Indias tiger corridor
India’s first dedicated wildlife overpasses were a hard-fought victory by environmental campaigners. The court ordered the nine crossings in Pench tiger reserves as a mitigation measure to the country’s longest road (4,112 km National Highway 44), which runs through the middle. Even though collisions with big cats still occur along the multi-lane motorway network, environmentalists believe the underpasses have highlighted India’s need for more wildlife crossings. A 2019 camera trapping exerciseAt least 18 species used the crossings, including tigers and wild dogs, sloth Bears, civets or leopards. According to our calculations, 55,000km of roads traverse India’s forests, protected areas, and many of them through wildlife corridors. Milind Paraiwakam, a Road Ecologist at Wildlife Conservation Trust Mumbai, said that this number is approximately 55,000km. The Hindu. More infrastructure projects now offer wildlife passes, including the 1,380km Delhi–Mumbai expressway, which is currently being constructed. includes Indias first animal bridges.
Bhutans elephant crossing
Nearly 700 Asian elephantsThe Bhutanese forest is located at the eastern edge the Himalayas. The tiny Buddhist country, sandwiched between China & India, is well-known for its stunning landscapes and environmental leadership. It is also one of the few countries that has a low carbon footprint. The first elephant underpasses in Bhutan were built on the 183km east to west motorway to allow endangered animals to move through the landscape. Monitoring was done from 2015 to 2017. 70 groups of elephants were foundwere found close to the passes, with three-quarters passing through these structures.

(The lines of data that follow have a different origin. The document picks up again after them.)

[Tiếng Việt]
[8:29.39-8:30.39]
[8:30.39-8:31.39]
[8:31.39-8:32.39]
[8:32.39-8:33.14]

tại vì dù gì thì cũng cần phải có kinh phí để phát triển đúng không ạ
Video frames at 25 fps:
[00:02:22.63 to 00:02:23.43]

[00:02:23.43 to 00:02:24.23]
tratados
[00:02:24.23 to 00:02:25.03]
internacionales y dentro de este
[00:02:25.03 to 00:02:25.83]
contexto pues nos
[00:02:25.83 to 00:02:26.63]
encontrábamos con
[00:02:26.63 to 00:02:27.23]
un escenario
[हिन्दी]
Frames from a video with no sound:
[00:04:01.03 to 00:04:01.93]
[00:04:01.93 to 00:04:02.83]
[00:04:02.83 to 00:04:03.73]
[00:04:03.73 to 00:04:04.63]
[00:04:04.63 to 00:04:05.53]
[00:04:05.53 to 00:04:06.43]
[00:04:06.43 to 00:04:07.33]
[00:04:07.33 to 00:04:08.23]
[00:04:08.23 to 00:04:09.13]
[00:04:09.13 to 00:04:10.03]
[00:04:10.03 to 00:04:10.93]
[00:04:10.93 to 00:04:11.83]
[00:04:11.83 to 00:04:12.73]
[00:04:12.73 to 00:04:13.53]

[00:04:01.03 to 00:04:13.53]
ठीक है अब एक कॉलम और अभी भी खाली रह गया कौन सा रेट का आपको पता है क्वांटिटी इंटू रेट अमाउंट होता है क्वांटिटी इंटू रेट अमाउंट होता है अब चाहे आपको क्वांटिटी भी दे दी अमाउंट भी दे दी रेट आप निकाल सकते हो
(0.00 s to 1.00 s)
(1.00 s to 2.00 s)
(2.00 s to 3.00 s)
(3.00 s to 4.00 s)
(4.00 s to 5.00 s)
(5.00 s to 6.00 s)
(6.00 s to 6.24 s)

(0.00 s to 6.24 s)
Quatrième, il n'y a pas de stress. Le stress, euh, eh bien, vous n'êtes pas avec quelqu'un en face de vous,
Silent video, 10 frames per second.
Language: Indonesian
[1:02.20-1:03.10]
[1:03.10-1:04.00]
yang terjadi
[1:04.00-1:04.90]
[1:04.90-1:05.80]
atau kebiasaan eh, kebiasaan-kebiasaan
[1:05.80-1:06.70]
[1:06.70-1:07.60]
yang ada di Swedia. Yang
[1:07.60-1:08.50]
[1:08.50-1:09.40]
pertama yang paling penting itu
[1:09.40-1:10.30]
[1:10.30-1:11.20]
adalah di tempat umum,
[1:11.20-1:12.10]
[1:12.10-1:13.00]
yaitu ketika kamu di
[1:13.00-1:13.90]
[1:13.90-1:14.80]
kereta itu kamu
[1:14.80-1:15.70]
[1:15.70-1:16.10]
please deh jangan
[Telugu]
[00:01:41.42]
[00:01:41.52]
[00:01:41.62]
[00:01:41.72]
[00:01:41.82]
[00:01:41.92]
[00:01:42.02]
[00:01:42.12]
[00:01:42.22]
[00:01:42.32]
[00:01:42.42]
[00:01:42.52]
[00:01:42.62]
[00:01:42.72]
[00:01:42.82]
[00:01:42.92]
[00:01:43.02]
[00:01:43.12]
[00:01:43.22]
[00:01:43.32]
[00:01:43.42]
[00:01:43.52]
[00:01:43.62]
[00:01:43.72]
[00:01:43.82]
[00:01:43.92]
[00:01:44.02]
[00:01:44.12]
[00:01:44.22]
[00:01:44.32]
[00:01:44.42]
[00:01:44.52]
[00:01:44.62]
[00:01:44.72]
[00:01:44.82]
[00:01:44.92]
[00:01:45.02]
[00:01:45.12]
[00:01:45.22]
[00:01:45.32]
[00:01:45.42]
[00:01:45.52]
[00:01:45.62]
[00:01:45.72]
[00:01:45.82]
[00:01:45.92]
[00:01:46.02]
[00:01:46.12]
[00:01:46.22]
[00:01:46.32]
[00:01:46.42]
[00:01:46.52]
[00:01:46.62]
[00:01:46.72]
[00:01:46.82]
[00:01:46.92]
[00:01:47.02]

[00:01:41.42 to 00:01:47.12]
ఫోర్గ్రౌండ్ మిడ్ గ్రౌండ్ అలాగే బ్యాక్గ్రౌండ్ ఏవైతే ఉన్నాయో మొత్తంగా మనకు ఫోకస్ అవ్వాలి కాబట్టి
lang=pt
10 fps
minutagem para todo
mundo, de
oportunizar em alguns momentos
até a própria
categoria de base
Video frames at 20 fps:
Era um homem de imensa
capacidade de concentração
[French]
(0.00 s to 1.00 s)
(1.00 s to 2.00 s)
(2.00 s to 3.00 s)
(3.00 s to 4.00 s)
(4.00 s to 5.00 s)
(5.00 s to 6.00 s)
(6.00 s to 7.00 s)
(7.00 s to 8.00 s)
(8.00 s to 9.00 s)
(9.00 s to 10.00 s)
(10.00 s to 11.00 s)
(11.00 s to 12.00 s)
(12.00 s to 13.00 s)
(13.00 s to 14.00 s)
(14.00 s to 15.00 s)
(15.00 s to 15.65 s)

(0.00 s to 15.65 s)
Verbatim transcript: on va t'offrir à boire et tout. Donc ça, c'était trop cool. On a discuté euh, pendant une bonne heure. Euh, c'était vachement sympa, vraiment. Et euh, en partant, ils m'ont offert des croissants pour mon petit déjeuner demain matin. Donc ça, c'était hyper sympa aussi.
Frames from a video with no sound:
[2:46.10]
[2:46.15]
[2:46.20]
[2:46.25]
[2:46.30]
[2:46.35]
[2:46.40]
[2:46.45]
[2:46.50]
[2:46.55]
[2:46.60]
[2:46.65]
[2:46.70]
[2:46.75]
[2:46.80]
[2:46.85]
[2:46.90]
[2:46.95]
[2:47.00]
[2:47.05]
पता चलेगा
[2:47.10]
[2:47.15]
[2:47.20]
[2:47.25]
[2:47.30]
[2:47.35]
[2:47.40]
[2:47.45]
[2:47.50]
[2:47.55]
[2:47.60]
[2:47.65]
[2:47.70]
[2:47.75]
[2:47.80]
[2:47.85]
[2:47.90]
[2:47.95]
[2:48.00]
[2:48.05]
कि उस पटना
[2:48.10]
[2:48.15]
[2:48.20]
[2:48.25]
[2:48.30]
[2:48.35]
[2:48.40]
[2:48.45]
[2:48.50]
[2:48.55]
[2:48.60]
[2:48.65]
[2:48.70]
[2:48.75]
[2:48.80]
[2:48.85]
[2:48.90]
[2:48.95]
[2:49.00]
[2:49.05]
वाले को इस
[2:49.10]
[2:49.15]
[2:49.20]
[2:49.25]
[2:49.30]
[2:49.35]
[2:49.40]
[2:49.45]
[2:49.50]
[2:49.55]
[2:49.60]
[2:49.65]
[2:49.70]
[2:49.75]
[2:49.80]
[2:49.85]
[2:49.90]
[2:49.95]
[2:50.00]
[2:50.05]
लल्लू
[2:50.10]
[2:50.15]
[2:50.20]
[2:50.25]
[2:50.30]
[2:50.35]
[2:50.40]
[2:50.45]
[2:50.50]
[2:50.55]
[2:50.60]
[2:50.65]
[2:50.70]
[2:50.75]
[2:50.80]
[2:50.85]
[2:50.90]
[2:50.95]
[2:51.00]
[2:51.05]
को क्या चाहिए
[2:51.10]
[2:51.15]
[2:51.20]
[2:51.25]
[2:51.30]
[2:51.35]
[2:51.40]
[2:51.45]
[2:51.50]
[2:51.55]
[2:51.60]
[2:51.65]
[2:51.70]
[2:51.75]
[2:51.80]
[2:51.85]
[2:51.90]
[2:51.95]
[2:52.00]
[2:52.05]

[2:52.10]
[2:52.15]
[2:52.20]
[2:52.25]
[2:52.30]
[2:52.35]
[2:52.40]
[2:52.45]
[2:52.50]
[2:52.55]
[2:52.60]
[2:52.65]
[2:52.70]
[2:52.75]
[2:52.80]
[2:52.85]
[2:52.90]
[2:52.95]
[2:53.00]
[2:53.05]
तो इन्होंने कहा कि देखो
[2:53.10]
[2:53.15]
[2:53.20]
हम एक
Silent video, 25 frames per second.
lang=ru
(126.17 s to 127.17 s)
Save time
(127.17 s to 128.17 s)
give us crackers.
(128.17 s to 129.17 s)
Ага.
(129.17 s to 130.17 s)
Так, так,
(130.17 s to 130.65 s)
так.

Costa Rica has sloth bridges
Wildlife passes may not be bridges or underpasses. Costa Rica uses canopy bridges to help sloths, monkeys, or other wildlife cross roads. This is to avoid collisions, dog attacks, or electrocutions on power lines. The Sloth Conservation Foundation installed the rope bridges (about $200 (150) in areas where rainforest has been disturbed by human development on the country’s Caribbean Coast. For slow-moving creatures, crossing roads can be deadlyThe canopy bridges AlsoHelp combat inbreeding. People look at them and think they are so inept to survive. They cross roads and try to move about. Rebecca Cliffe, head the Sloth Conservation Foundation, says they look awkward and useless. Bloomberg earlier this yea. They can survive if they are placed in a well-connected rainforest.